TASK ITEM » Each entry should be transcribed exactly as written, and any picture left out.

RECORDS TO PROCESS »
━━━━━━━━━━━━━━━━━━━━━━━━━━━━━━

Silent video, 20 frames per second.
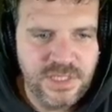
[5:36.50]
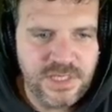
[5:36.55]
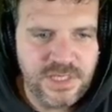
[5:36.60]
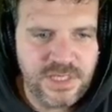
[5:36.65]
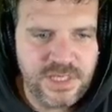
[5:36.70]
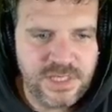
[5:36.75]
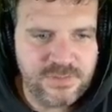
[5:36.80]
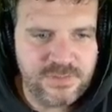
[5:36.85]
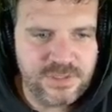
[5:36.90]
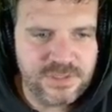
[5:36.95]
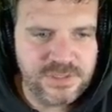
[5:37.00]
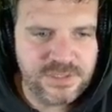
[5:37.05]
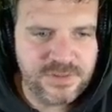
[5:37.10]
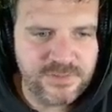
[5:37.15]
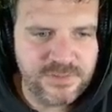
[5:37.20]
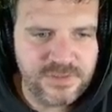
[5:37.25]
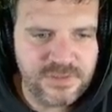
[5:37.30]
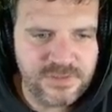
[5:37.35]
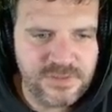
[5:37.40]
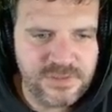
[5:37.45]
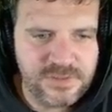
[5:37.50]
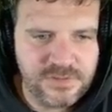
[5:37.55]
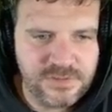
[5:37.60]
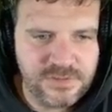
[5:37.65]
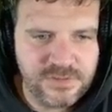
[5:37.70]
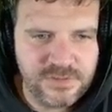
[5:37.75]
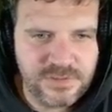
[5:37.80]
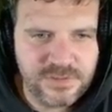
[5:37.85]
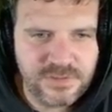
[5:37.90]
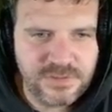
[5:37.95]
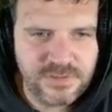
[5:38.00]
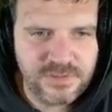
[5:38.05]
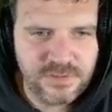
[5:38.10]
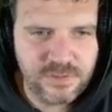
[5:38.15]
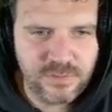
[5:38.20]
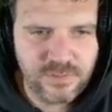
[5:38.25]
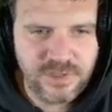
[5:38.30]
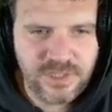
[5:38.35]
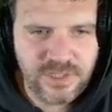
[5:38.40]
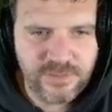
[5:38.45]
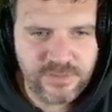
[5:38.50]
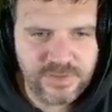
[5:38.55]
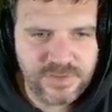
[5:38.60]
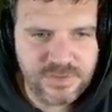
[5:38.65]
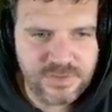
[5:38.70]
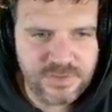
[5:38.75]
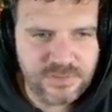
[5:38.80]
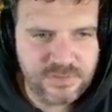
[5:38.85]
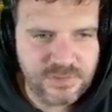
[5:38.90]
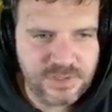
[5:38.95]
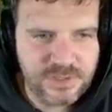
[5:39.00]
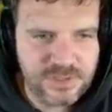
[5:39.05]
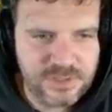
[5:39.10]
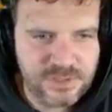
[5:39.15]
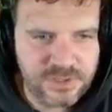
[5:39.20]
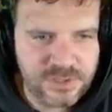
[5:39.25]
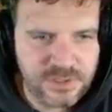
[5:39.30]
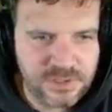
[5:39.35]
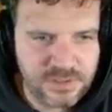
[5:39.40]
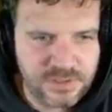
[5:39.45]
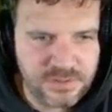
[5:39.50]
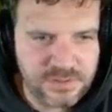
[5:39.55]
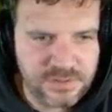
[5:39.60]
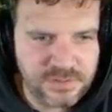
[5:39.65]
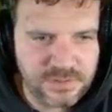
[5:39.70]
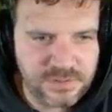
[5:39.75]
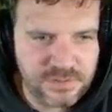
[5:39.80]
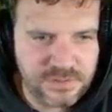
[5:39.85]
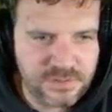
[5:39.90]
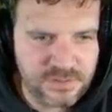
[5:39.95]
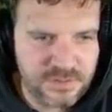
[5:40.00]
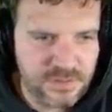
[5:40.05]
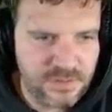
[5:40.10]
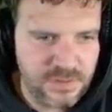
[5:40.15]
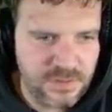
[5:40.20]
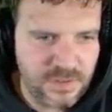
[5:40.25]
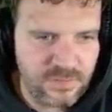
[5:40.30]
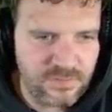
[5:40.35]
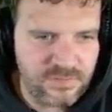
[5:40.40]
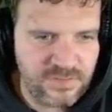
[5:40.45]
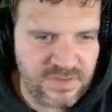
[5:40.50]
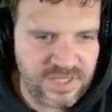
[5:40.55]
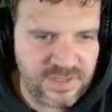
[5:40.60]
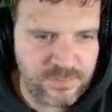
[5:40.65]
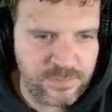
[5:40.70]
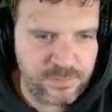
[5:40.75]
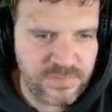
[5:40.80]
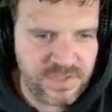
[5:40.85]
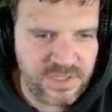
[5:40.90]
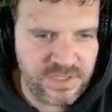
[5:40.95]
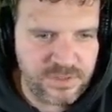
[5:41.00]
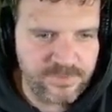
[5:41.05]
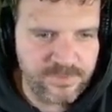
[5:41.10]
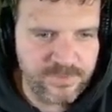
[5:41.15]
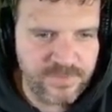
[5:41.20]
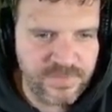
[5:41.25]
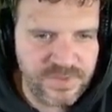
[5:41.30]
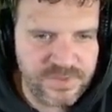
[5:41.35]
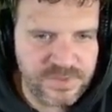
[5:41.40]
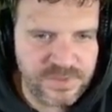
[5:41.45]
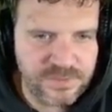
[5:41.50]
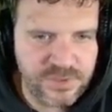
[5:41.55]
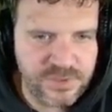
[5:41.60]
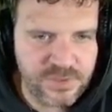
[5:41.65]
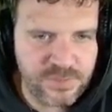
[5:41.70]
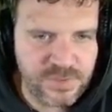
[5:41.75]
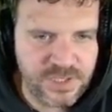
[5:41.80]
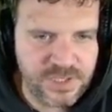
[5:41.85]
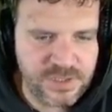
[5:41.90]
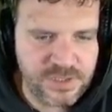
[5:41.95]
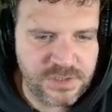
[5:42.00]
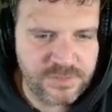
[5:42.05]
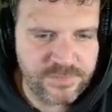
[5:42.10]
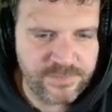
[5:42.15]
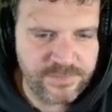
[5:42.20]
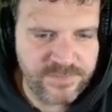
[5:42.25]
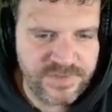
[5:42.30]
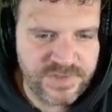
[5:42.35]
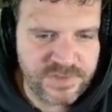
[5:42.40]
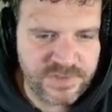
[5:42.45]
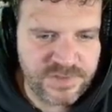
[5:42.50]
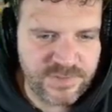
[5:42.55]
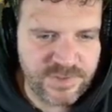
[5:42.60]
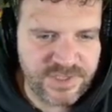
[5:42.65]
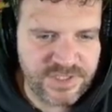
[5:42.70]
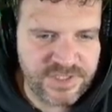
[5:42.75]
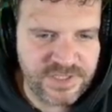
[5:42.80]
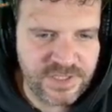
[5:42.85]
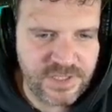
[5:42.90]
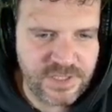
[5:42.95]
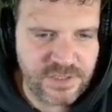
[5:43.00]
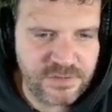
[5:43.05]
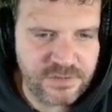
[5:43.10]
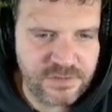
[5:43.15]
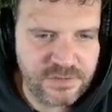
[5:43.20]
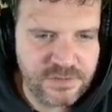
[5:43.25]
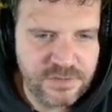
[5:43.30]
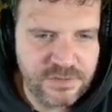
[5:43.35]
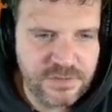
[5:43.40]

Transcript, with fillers: Aber ich habe das hier tatsächlich überlappt, weil hier steht äh, Overlap Me. Das habe ich gemacht. Das sind zwei Teile.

━━━━━━━━━━━━━━━━━━━━━━━━━━━━━━

SOLUTION BELOW »
Silent video, 20 frames per second.
[5:36.50]
[5:36.55]
[5:36.60]
[5:36.65]
[5:36.70]
[5:36.75]
[5:36.80]
[5:36.85]
[5:36.90]
[5:36.95]
[5:37.00]
[5:37.05]
[5:37.10]
[5:37.15]
[5:37.20]
[5:37.25]
[5:37.30]
[5:37.35]
[5:37.40]
[5:37.45]
[5:37.50]
[5:37.55]
[5:37.60]
[5:37.65]
[5:37.70]
[5:37.75]
[5:37.80]
[5:37.85]
[5:37.90]
[5:37.95]
[5:38.00]
[5:38.05]
[5:38.10]
[5:38.15]
[5:38.20]
[5:38.25]
[5:38.30]
[5:38.35]
[5:38.40]
[5:38.45]
[5:38.50]
[5:38.55]
[5:38.60]
[5:38.65]
[5:38.70]
[5:38.75]
[5:38.80]
[5:38.85]
[5:38.90]
[5:38.95]
[5:39.00]
[5:39.05]
[5:39.10]
[5:39.15]
[5:39.20]
[5:39.25]
[5:39.30]
[5:39.35]
[5:39.40]
[5:39.45]
[5:39.50]
[5:39.55]
[5:39.60]
[5:39.65]
[5:39.70]
[5:39.75]
[5:39.80]
[5:39.85]
[5:39.90]
[5:39.95]
[5:40.00]
[5:40.05]
[5:40.10]
[5:40.15]
[5:40.20]
[5:40.25]
[5:40.30]
[5:40.35]
[5:40.40]
[5:40.45]
[5:40.50]
[5:40.55]
[5:40.60]
[5:40.65]
[5:40.70]
[5:40.75]
[5:40.80]
[5:40.85]
[5:40.90]
[5:40.95]
[5:41.00]
[5:41.05]
[5:41.10]
[5:41.15]
[5:41.20]
[5:41.25]
[5:41.30]
[5:41.35]
[5:41.40]
[5:41.45]
[5:41.50]
[5:41.55]
[5:41.60]
[5:41.65]
[5:41.70]
[5:41.75]
[5:41.80]
[5:41.85]
[5:41.90]
[5:41.95]
[5:42.00]
[5:42.05]
[5:42.10]
[5:42.15]
[5:42.20]
[5:42.25]
[5:42.30]
[5:42.35]
[5:42.40]
[5:42.45]
[5:42.50]
[5:42.55]
[5:42.60]
[5:42.65]
[5:42.70]
[5:42.75]
[5:42.80]
[5:42.85]
[5:42.90]
[5:42.95]
[5:43.00]
[5:43.05]
[5:43.10]
[5:43.15]
[5:43.20]
[5:43.25]
[5:43.30]
[5:43.35]
[5:43.40]

Transcript, with fillers: Aber ich habe das hier tatsächlich überlappt, weil hier steht äh, Overlap Me. Das habe ich gemacht. Das sind zwei Teile.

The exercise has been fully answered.